The advantage of sticking to one technology in country areas is that farmers would only need to call out one kind of field-service technician to deal with maintenance of their energy-generation equipment.
Sidebar: Within two or three years, Energy Independent Farming wants to have a working model of renewable energy-to hydrogen-to fuel-cell-powered farm equipment, where a new workforce of hydrogen technicians studying at local agricultural colleges can come to learn the ropes as part of their training.

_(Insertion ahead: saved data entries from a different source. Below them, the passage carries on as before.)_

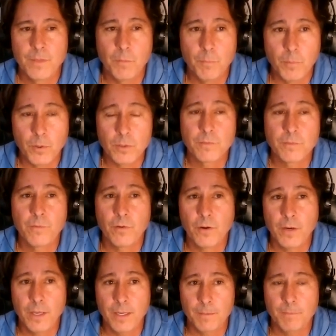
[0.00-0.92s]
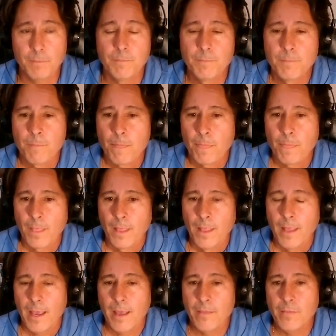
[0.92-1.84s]
books for him.
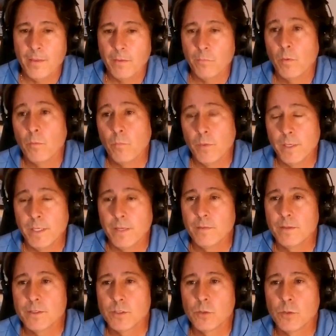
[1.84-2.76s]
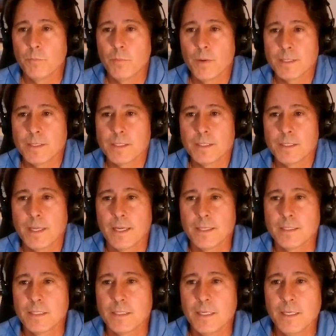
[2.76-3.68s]
And then when we did the Zoom
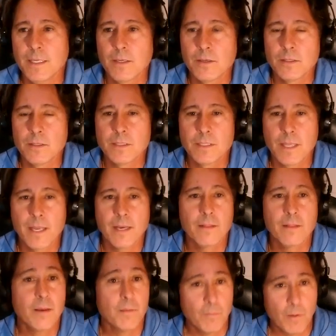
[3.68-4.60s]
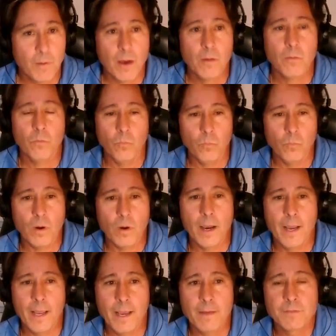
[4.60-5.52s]
presentation, he could say to them,
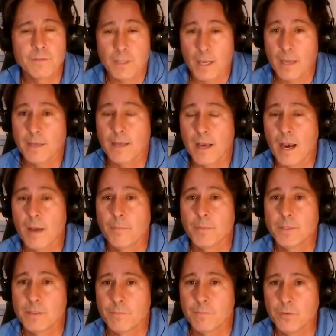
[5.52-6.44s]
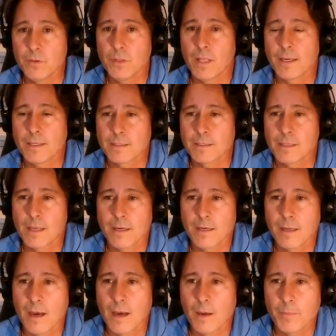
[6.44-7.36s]
I have signed copies if you'd like a
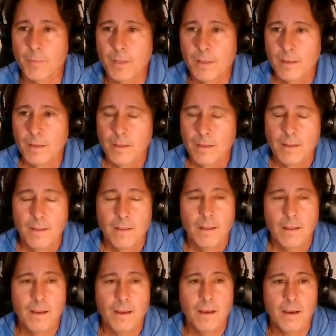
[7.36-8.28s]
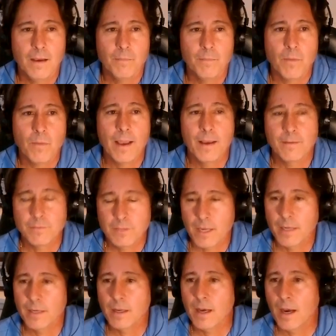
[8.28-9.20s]
signed copy. I have
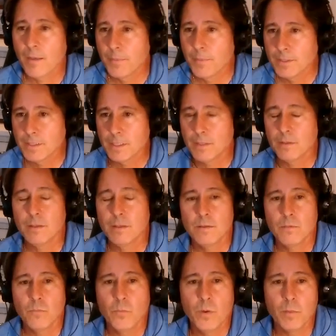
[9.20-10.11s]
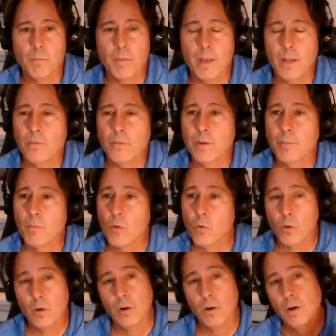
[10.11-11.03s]
signed copies, and we'll mail them.
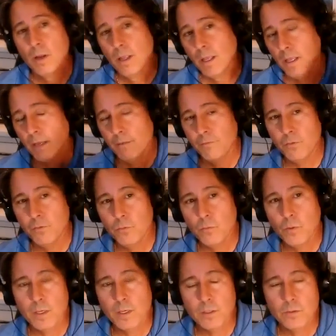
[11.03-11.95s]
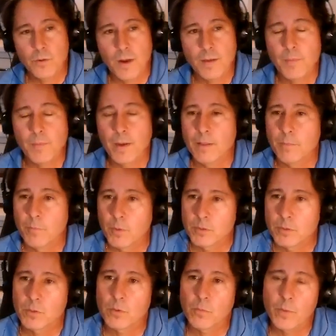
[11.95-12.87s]
Or if you want to drive by the
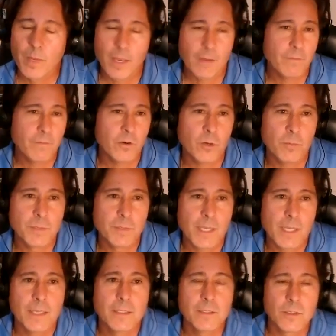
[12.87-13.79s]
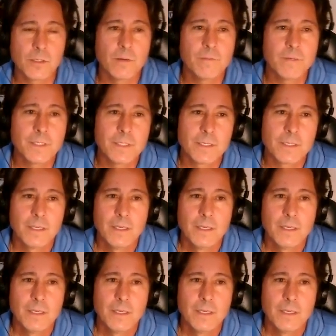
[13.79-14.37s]
bookstore, we have curbside service.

Contaminated farm water to be recycled for use in electrolysis
Another positive to on-farm hydrogen generation, says Blair, is the opportunity to make use of contaminated water that results from washing down the massive booms that spray pesticides and herbicides on the farm.

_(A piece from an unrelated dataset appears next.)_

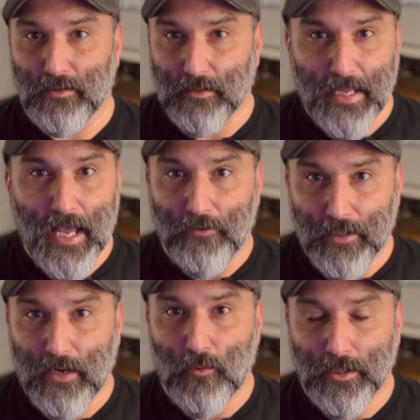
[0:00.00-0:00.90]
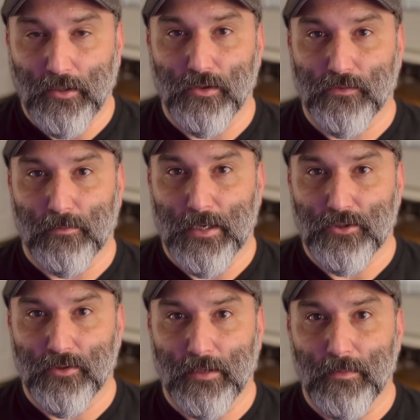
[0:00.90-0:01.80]
the layout that I want to use for my
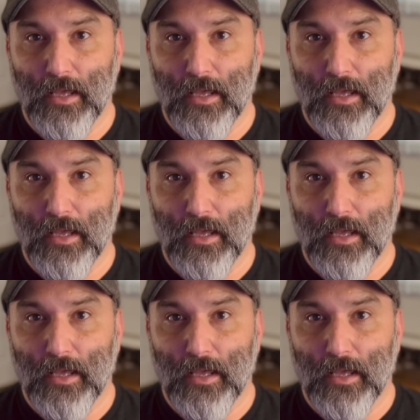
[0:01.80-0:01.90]
stream.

“On broad acreage, chemicals are a necessity,” says Blair, and the cleaning cycle in between using herbicides and pesticides uses thousands of litres of water for rinsing and sterilisation. On farms across Australia, that water is stored in what’s known as a condemned dam: “It kills a lot of the trees and grass around it and looks horrible,” says Blair. EIF intends to trial filtering this water for use in electrolysis.
Sidebar: Using hydrogen fuel cells to power header harvesters, will lower the risk of starting fires during cropping season … “The combustion engine of the header gets very hot, and harvesting generates a powdery dust that easily ignites,” explains Warren. On days of high fire hazard, farmers are frequently restricted from harvesting because of the fire risk, which reduces productivity. A fuel-cell-powered header would pose no such risk, and cropping could continue on schedule.
Working with government
On a visit to Blairfarms last week, Federal Member for Mallee, Dr Anne Webster, remarked that she was impressed at the ecosystem approach being developed by Blair and Warren. She posted on Facebook, “Tom explained their Energy Independent Farm plans for Zero Emissions Farming and future stages for replicating Energy Independent Farming nationally. Very exciting stuff.”

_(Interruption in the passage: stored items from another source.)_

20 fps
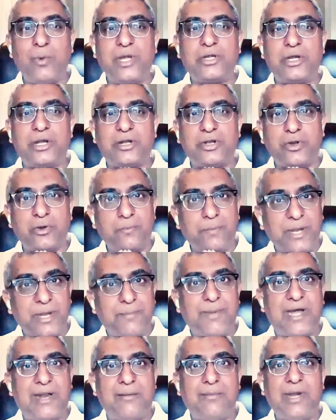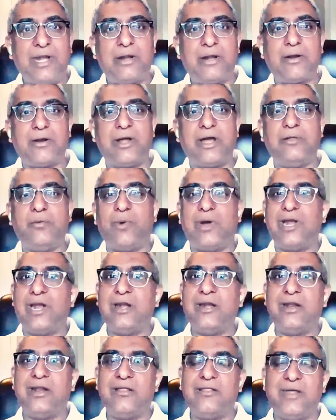which it should be parameterized while
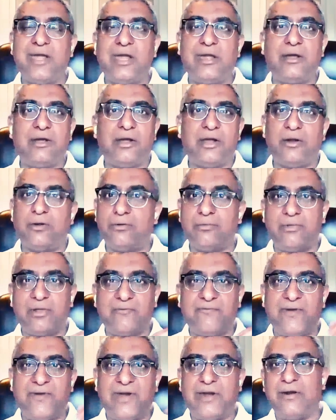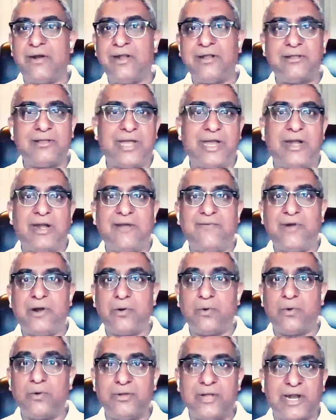addressing, the federal and state level
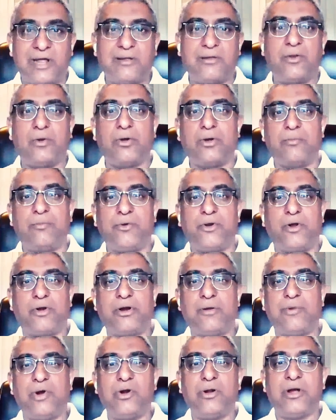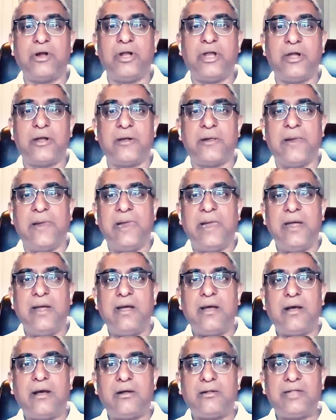rules that I talked about earlier.
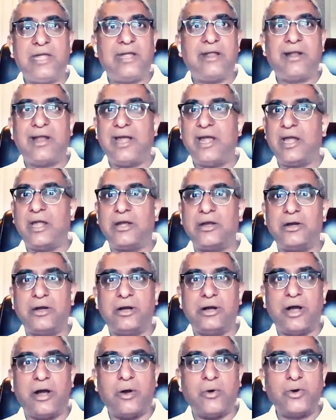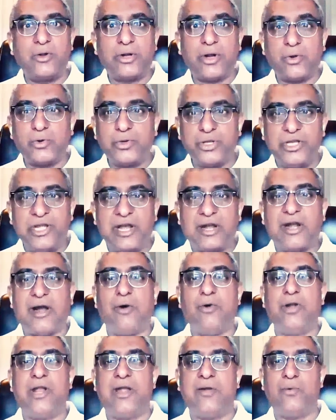Things like how should the
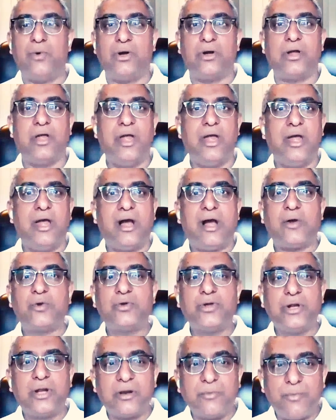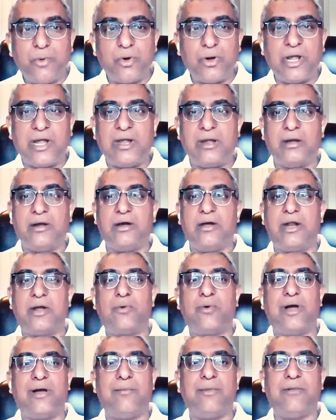accounting work? How should reporting
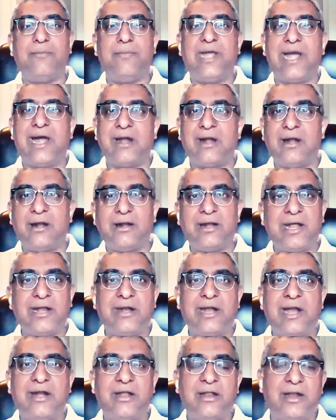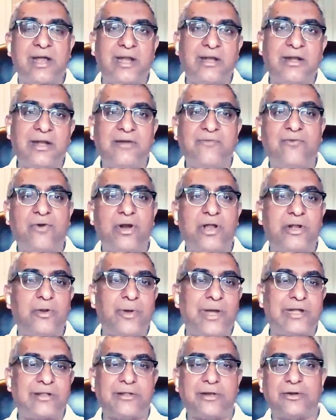requirements be handled? 1099,
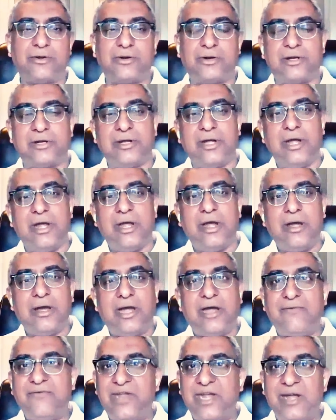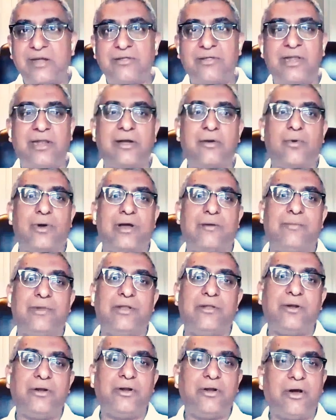1042, etc. FDIC
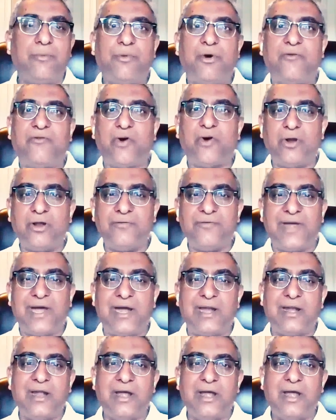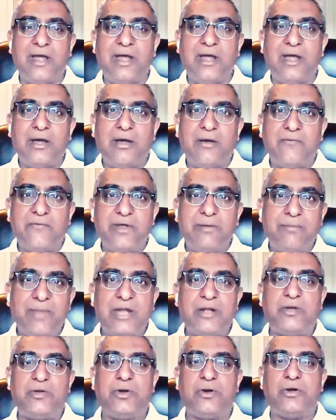requirements. On top of all of that, we
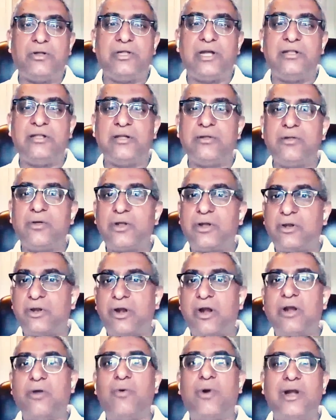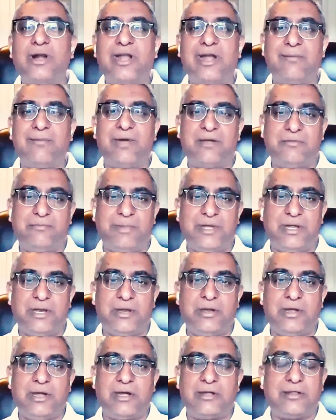made sure that this was not a one-time
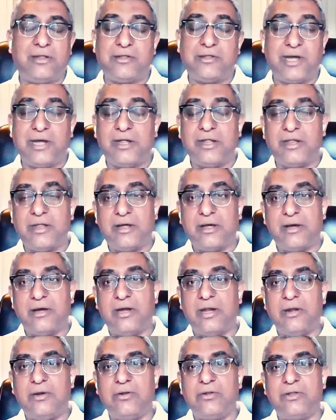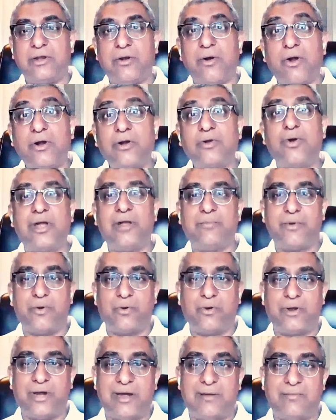exercise. It was an ongoing
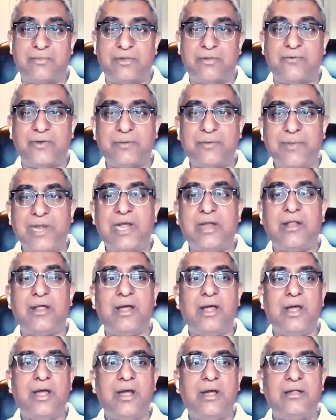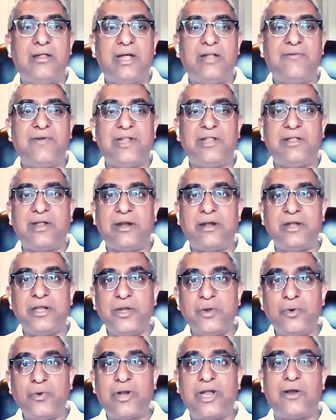program, which means that when there are
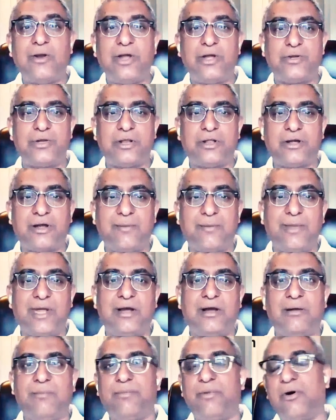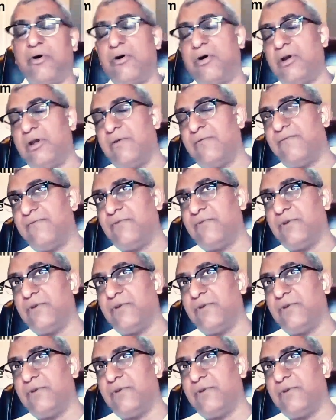new regulations coming up or if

Blair credits his father Peter’s entrepreneurial farming practices — Peter pioneered on-farm grain cleaning, and also diversified into agricultural machinery, a business which is now developing its future-fuel strategy — for inspiring his own comprehensive modelling of Energy Independent Farming.
“Watching my father, I came to think that it’s possible to achieve these things,” he says. “Now, on the home block in Kalkee, it’s my turn to come up with a new way to empower farmers.”